Marina Mazzucato wrote persuasively about the role of the public sector in fostering innovation in “The Entrepreneurial State”, which was the Financial Times book of the year in 2013. In the book she talks about how almost every key feature of the iPhone – internet connectivity, GPS, touch screen, Siri- had its genesis in publicly-funded research.
What’s totally left out of this story is that Marc Andreessen was one of the programmers who stole the work that was made possible by the NCSA to become a billionaire. Judging by Andreessen’s opinions and writings, it would not surprise me at all that he was a sub-mediocre programmer too.

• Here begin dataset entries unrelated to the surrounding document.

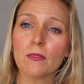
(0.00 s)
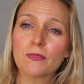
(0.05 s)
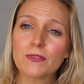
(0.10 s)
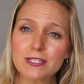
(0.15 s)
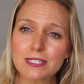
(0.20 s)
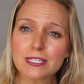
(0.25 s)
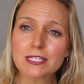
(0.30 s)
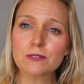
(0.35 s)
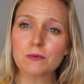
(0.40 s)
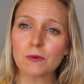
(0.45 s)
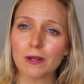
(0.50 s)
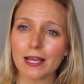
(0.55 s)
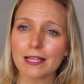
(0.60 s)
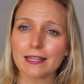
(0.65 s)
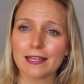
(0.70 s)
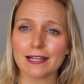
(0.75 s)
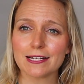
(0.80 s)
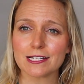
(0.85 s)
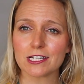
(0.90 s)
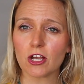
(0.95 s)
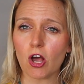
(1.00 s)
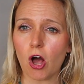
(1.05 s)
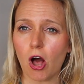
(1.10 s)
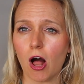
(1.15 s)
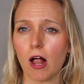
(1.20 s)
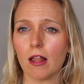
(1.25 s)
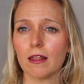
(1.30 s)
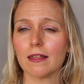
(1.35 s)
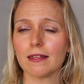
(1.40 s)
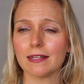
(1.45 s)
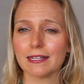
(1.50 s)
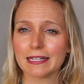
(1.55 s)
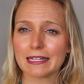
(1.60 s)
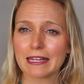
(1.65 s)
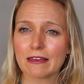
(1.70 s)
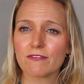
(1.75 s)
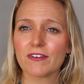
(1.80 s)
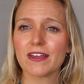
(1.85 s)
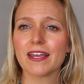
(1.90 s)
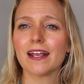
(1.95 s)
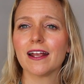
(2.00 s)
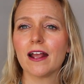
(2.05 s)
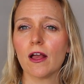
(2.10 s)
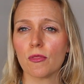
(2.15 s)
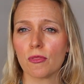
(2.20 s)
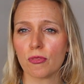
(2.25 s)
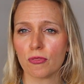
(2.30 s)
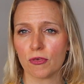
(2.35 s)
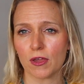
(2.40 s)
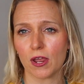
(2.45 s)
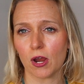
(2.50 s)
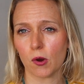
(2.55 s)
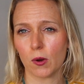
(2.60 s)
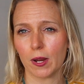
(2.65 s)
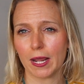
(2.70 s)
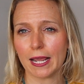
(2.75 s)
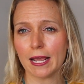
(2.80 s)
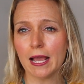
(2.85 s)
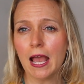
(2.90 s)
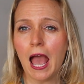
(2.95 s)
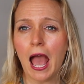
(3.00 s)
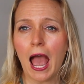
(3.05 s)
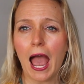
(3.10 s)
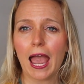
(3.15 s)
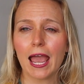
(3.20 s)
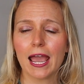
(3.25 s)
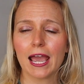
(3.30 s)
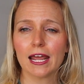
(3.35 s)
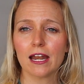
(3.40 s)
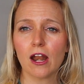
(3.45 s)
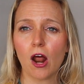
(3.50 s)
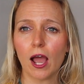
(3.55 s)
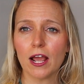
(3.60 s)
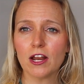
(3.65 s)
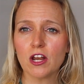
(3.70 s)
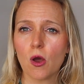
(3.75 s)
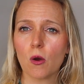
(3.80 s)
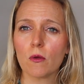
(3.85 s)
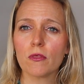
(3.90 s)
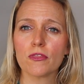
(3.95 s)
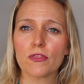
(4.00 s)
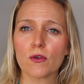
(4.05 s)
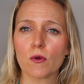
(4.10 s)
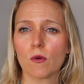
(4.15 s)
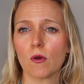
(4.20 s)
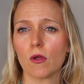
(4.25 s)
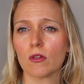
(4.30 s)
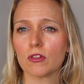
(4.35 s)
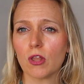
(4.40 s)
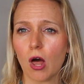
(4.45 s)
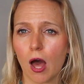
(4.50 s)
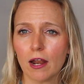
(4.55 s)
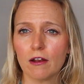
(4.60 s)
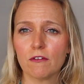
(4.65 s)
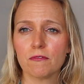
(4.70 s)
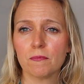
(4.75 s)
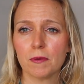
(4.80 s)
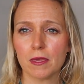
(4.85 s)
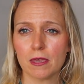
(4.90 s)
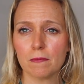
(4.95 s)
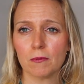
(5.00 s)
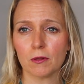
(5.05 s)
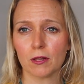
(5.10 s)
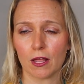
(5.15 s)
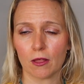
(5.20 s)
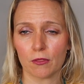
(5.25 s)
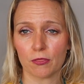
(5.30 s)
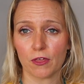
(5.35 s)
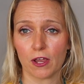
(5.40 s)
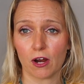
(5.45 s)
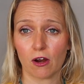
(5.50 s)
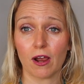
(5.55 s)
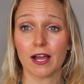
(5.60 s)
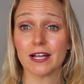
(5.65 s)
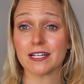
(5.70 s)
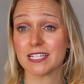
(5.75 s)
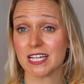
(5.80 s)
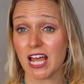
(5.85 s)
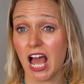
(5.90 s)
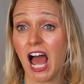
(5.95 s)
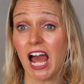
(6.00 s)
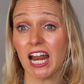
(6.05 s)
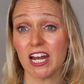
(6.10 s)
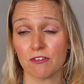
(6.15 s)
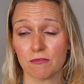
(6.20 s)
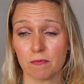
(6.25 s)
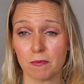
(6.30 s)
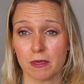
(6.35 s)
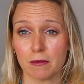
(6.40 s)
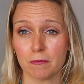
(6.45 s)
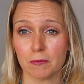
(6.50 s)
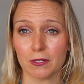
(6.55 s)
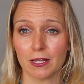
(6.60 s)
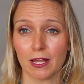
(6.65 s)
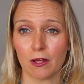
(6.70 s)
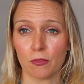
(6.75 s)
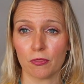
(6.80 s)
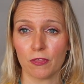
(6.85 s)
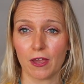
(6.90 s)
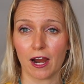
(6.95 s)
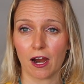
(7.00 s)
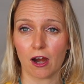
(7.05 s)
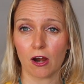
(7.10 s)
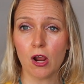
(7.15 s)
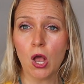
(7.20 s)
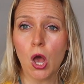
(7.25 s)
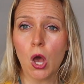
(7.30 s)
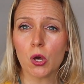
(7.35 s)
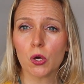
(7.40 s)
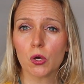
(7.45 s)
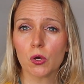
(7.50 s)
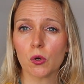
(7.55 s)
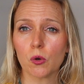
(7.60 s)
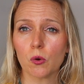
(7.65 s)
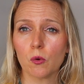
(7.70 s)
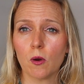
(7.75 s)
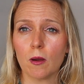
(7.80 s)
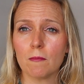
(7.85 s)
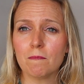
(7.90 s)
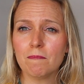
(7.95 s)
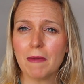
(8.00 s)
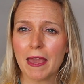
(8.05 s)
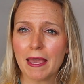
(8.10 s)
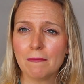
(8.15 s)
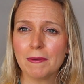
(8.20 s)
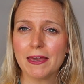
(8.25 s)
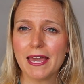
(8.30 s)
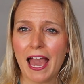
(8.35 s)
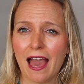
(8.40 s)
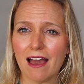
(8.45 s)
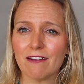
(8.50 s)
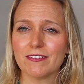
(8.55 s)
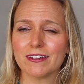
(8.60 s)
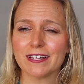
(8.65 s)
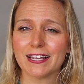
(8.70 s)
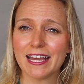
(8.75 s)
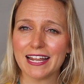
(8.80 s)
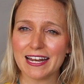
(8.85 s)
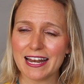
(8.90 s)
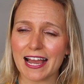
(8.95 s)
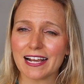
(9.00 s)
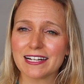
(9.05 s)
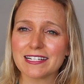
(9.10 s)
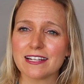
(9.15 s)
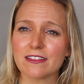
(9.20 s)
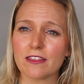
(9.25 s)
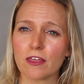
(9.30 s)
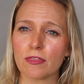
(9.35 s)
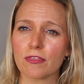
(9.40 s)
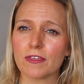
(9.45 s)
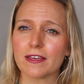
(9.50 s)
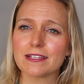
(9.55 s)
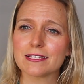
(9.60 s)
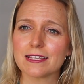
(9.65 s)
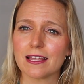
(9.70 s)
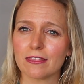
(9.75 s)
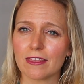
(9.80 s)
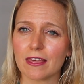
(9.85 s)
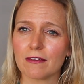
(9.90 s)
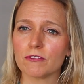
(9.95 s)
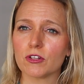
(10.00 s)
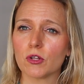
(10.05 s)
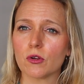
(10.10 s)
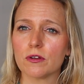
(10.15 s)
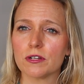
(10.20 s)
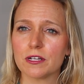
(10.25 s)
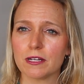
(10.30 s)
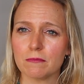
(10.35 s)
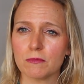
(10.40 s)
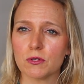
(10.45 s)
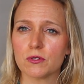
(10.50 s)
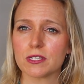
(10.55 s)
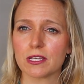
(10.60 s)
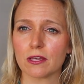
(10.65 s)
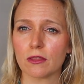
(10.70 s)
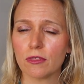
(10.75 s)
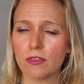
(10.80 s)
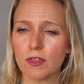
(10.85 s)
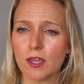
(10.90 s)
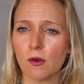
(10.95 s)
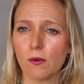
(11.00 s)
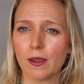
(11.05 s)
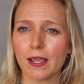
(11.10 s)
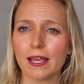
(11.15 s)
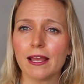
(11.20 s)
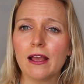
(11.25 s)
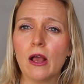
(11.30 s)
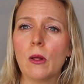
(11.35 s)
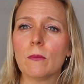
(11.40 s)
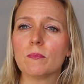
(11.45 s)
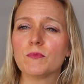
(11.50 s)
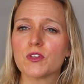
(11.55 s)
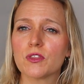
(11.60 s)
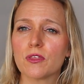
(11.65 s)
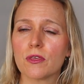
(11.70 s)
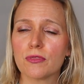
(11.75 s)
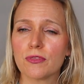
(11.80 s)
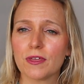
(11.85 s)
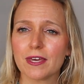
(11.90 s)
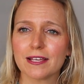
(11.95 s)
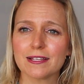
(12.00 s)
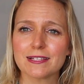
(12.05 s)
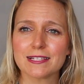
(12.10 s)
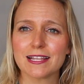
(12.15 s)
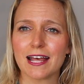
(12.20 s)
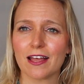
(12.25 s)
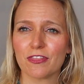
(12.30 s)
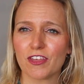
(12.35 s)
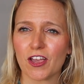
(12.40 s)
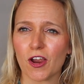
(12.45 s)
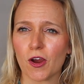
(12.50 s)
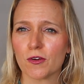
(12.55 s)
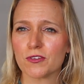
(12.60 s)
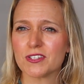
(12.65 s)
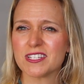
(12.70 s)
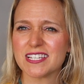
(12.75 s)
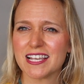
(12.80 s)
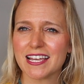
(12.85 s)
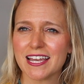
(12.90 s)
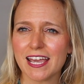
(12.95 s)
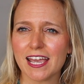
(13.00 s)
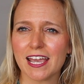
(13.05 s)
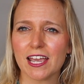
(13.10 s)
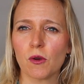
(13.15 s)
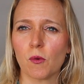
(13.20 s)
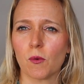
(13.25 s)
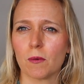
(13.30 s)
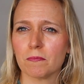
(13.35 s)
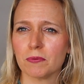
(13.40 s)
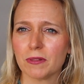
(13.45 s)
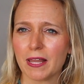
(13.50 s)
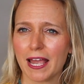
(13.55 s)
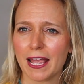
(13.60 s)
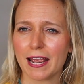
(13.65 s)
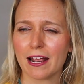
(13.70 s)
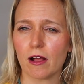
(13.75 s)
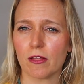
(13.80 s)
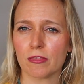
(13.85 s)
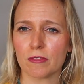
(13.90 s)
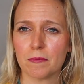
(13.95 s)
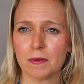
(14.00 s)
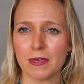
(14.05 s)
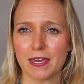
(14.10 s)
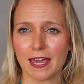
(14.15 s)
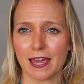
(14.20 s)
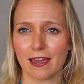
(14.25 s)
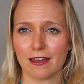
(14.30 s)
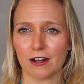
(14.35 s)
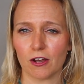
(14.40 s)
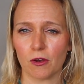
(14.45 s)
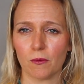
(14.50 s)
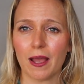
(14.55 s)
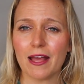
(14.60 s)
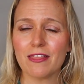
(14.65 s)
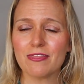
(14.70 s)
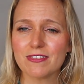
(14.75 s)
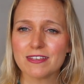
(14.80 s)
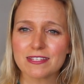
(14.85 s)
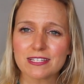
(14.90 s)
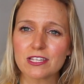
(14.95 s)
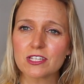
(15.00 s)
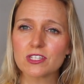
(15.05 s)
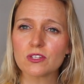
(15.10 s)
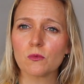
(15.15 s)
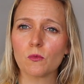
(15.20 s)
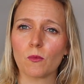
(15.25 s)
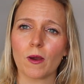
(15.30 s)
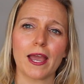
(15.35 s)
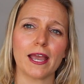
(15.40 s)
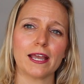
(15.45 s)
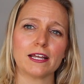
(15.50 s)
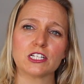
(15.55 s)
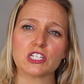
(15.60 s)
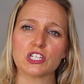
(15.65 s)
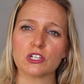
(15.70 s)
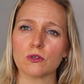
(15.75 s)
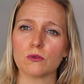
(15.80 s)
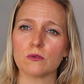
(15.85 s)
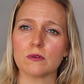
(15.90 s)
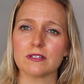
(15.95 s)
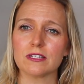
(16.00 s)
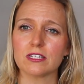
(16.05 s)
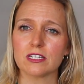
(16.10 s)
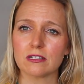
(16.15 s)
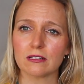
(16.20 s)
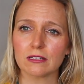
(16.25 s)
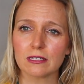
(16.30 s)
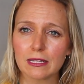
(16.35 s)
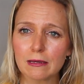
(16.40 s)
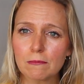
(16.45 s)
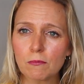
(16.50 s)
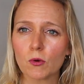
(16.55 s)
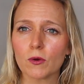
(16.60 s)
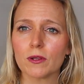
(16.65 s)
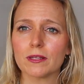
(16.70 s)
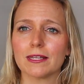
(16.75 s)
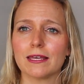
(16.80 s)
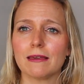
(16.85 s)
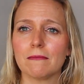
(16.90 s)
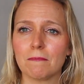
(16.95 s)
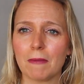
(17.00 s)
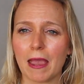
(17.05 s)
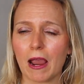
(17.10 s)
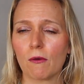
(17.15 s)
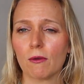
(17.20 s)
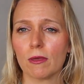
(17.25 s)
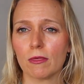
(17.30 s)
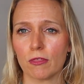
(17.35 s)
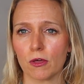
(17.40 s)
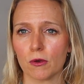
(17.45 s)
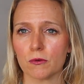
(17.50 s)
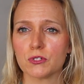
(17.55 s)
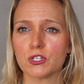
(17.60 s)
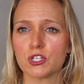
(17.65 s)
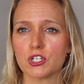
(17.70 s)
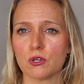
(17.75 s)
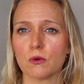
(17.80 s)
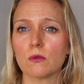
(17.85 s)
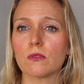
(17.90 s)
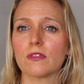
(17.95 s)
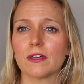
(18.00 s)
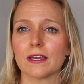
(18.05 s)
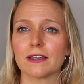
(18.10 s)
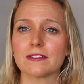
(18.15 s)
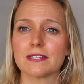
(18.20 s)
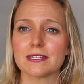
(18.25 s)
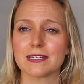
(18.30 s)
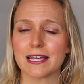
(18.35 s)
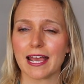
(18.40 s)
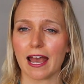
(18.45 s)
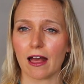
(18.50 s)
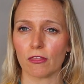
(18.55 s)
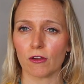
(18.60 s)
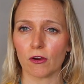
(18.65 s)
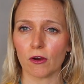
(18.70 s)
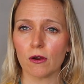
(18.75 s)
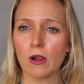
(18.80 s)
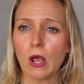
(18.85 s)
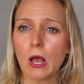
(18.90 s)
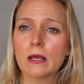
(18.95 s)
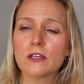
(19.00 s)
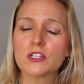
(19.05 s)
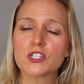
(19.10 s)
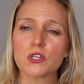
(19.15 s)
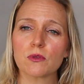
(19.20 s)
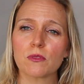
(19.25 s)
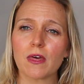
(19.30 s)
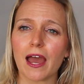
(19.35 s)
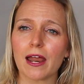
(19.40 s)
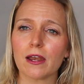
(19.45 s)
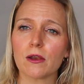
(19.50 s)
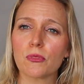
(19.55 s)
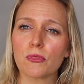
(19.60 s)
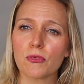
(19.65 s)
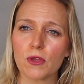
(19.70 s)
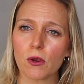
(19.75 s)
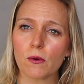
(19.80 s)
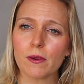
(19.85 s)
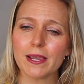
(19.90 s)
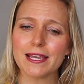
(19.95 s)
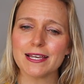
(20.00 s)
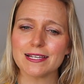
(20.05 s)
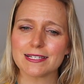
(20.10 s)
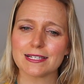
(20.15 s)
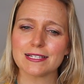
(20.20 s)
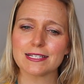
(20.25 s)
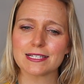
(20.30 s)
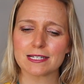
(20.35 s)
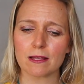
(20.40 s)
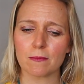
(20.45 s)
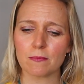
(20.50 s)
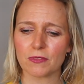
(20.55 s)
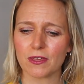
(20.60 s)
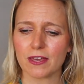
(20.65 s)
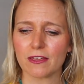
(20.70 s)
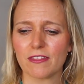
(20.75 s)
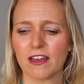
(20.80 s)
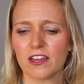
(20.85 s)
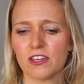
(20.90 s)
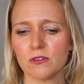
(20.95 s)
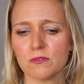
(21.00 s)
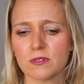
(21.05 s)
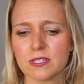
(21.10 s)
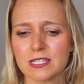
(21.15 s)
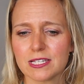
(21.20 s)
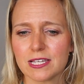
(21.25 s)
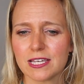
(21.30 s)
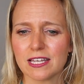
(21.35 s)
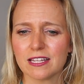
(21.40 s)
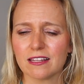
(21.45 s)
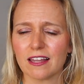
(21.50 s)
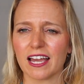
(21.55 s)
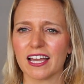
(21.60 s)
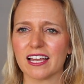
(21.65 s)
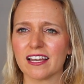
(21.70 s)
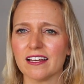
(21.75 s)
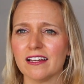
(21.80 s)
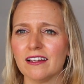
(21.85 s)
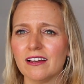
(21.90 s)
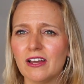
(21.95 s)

This is what I like to call living theory. And I know that there are a lot of people out there, a ton of people out there, who maybe haven't connected the things that they've learned in music theory to the things that they're singing or playing on the piano. And this is a way to deliberately marry those two things together so that theory isn't something that you see like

You can’t really say “someone, somewhere would have written those internet applications”. Maybe eventually, but the NCSA provided extremely expensive supercomputing resources with super-highspeed networking to programmers to build the applications of the future, all funded by the government.
Andreessen stole all that, and became the crude and nasty, vicious hardcore right-wing Trump supporting billionaire he is today.
Yeah I debated how much to talk about Andreessen in this one. I’m not a fan for most of the same reasons you mention. What he took with him from NCSA to Netscape would be worth exploring when I revisit this blog post again. I do take the opportunity to dunk on him in a few other blog posts.